ガブリエル・夏 17 「着替え」
皿に、葉っぱ、ハム、チーズ、トマト、それと、パン、ヨーグルト、切ったり皮を剥いたりしないで食べられる果物、牛乳か健康そうな果物ジュース、大人はそれとコーヒー、というのが、まみものうちの定番の朝ごはん。レイは、これに加えて、昨日の夕飯のお皿に載ってたものを全部食べた。柚の書いたインストラクションを、最初から最後まで声を出して読んで、自分で電子レンジを使って夕飯のおかずを温め、チーンがなるまで待つ間には、おやつのラインナップを指差し確認した。柚のリストにはないものが、1つあった。
「Reese’s のピーナッツバターカップス……、ピスタチオ……、ポテトチップス……、まずそうなHaribo……ははは、本当にまずそう! それから、クランベリー入りチョコレイト……、うん。全部あった。……ん? もう一個……。」
チーーン。(電子レンジ/レイの頭の中)
「ぅオイラのクッキー!」
まみもはグフグフと笑って、Cookie を鼻唄で歌った。
「焼いてくれたの? 昨日帰って来てから?」
レイの緑の目がみるみる大きくなって、覆い被さってくる。ように感じる。まみもは鼻唄を続けたまま頷いた。

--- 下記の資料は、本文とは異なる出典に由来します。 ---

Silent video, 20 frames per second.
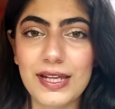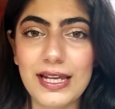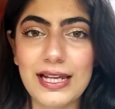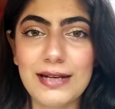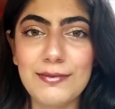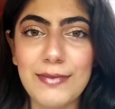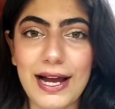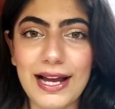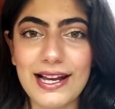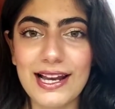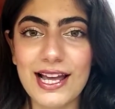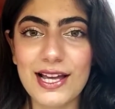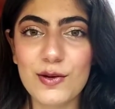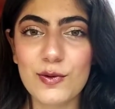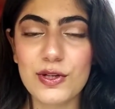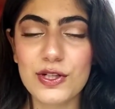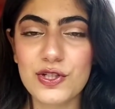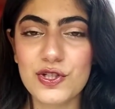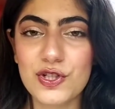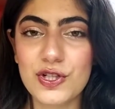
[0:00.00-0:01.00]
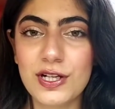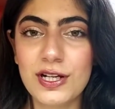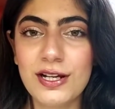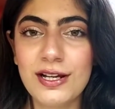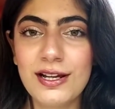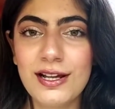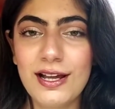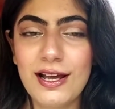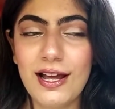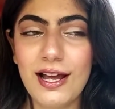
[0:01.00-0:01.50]
in my language
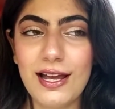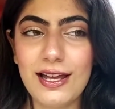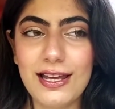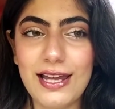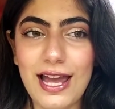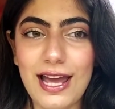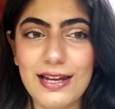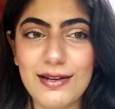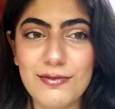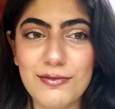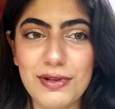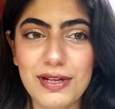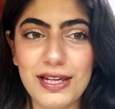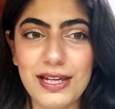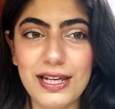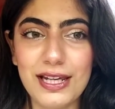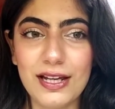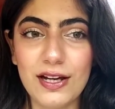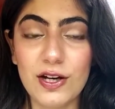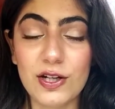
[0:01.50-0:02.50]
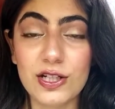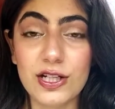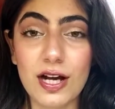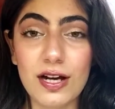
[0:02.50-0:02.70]
can be a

2食分を完食し、クッキーもつまんで、おなかがいっぱいで、背中の側に鈍角になっていくレイが、柚のメモのマンガのリストのところを見直す。
「ガブくん、」
レイが腰のところでできている角度は変えず、平らだった首のところで新しく角度を作って、まみもの方を向く。目から平行なところまで持ち上げていた柚のメモは、腕の筋肉が弛緩して徐々に下がっていく。メモがテーブルの高さまで下がったところで、まみもが続けた。

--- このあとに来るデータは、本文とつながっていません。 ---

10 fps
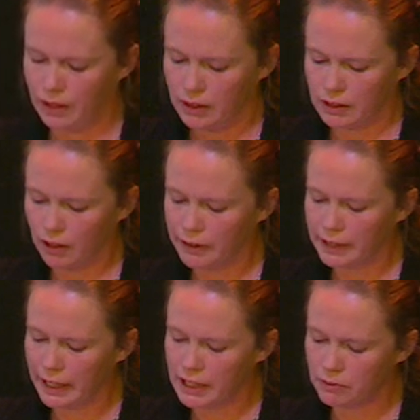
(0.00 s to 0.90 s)
So our
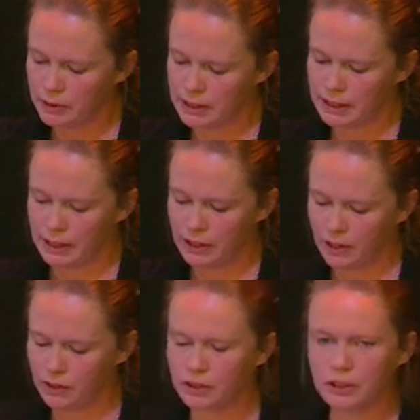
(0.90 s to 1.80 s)
engagement with
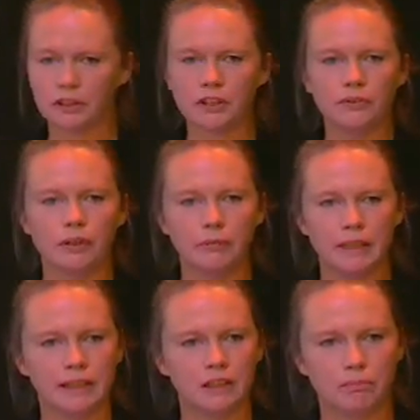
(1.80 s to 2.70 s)
stakeholders through the
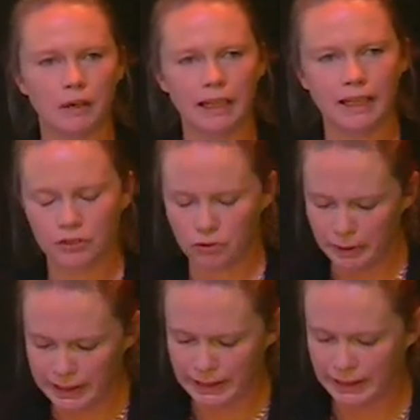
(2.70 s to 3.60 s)
means of bilateral
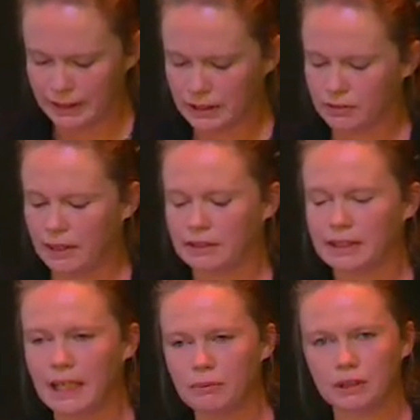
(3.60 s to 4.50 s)
meetings,
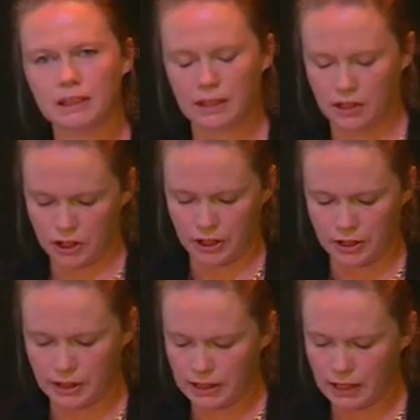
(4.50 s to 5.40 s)
roundtable
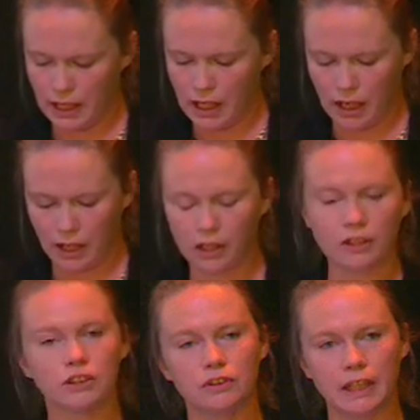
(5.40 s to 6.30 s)
discussions,
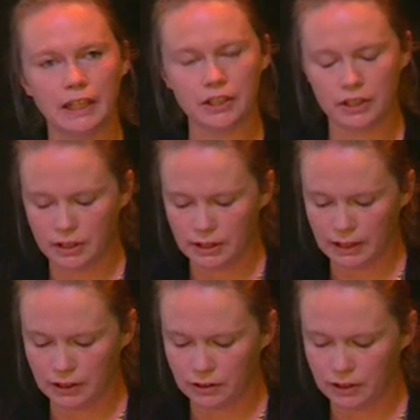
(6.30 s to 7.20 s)
consultations and
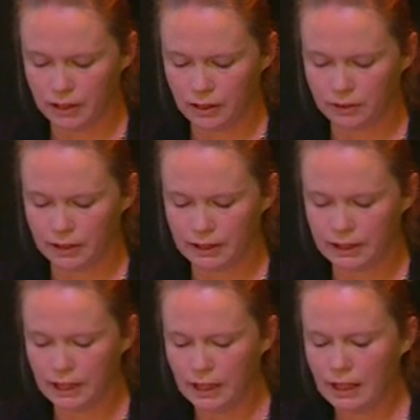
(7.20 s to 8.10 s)
annual
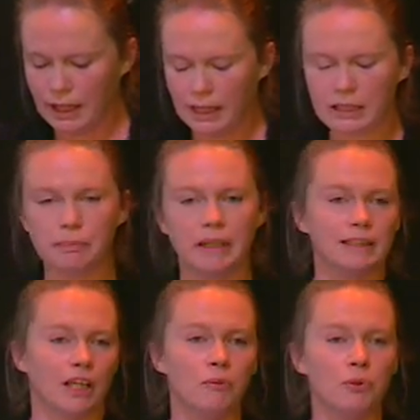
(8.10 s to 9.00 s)
surveys has been,
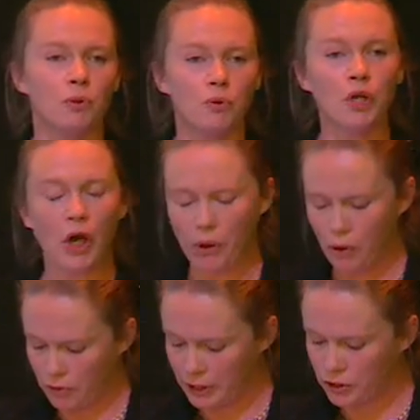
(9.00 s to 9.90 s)
as I hope you all know,
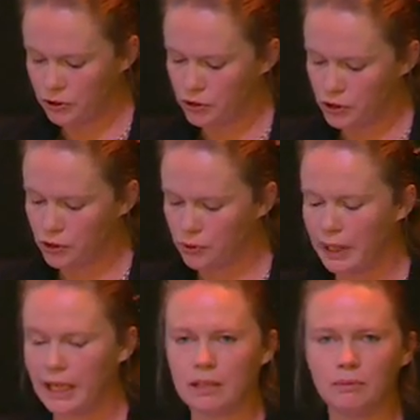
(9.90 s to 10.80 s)
a really crucial
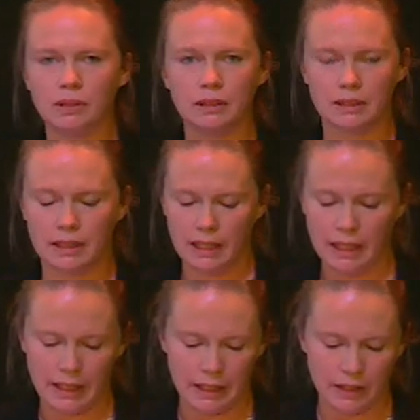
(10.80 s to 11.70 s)
element
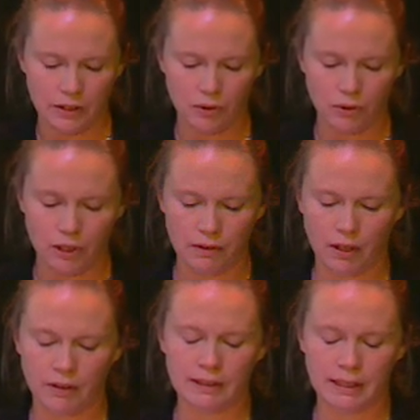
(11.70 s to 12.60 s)
in all of
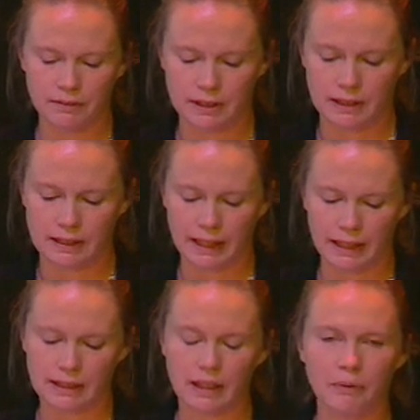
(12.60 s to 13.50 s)
our endeavours to
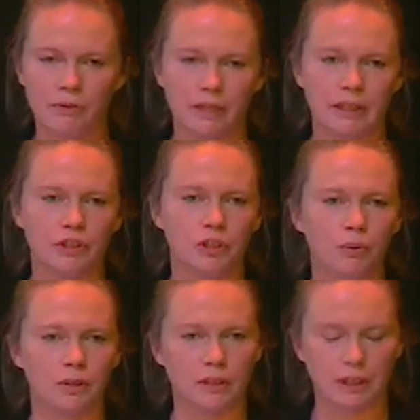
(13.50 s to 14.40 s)
date, and we really do
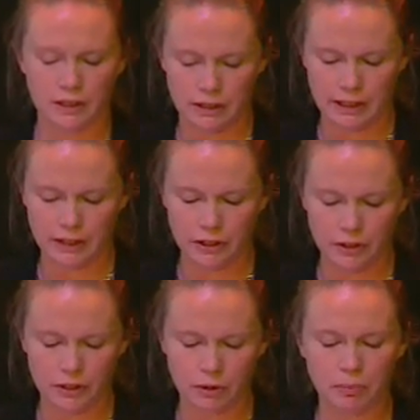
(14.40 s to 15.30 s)
want to
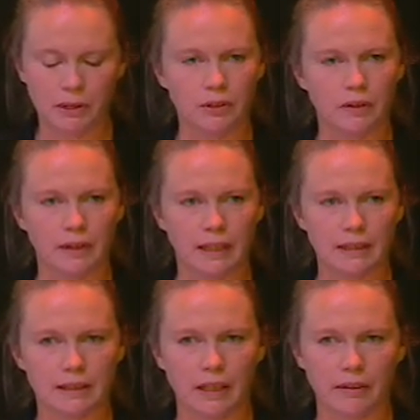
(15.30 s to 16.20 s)
continue to build on
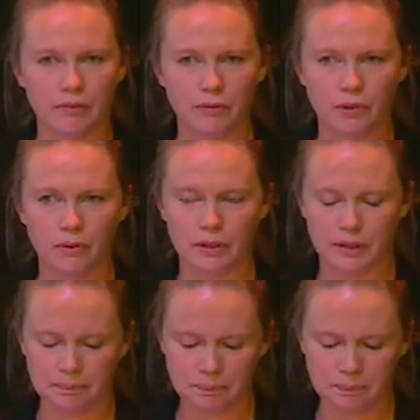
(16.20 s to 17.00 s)
that going forward.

「昨日の夜、ガブくんのお母さんと電話で話したよ。携帯に、たくさん電話かかってきてたでしょ?テキストも。やっぱりできるだけ早く帰ってきて欲しいんだって。お母さん、ガブくんがお母さんのこと怒ってるかなとか、嫌いになっちゃったかなとか、”ホリデー”のこととか、すごく心配みたい。
今日、帰ることにしてあげる? ほんで、とりあえずすぐ1回電話してあげてね。話さないと不安でたまらなそうだった。」
レイの首の角度がフラットに戻って、腰の角度は90度に近づいてくる。歯医者で治療が終わって、椅子が元に戻る時みたいに。でもレイの顔に、治療が終わってほっとした人の表情は出てこない。
「うん、じゃあ、着替えてから。」
レイは立って、ソファの方へ行く。バックパックの近くに、携帯と鍵と小さなタオルが出てる。バックパックを持ち上げて、レイが手を突っ込む。中からは、サンドイッチの包まれていたっぽいフィルムと、ほとんど空のお菓子の袋とそのカスが出てきた。それ以外は出てこない。振り返る。
「着替え持ってない。」
レイが笑って、まみもも笑った。
まみもは、昨日スーパーで見つけて買った、フルーツ柄パンツ2枚組セットを差し出した。黄緑の地にバナナの柄のと、ピンク地にレモンの柄の。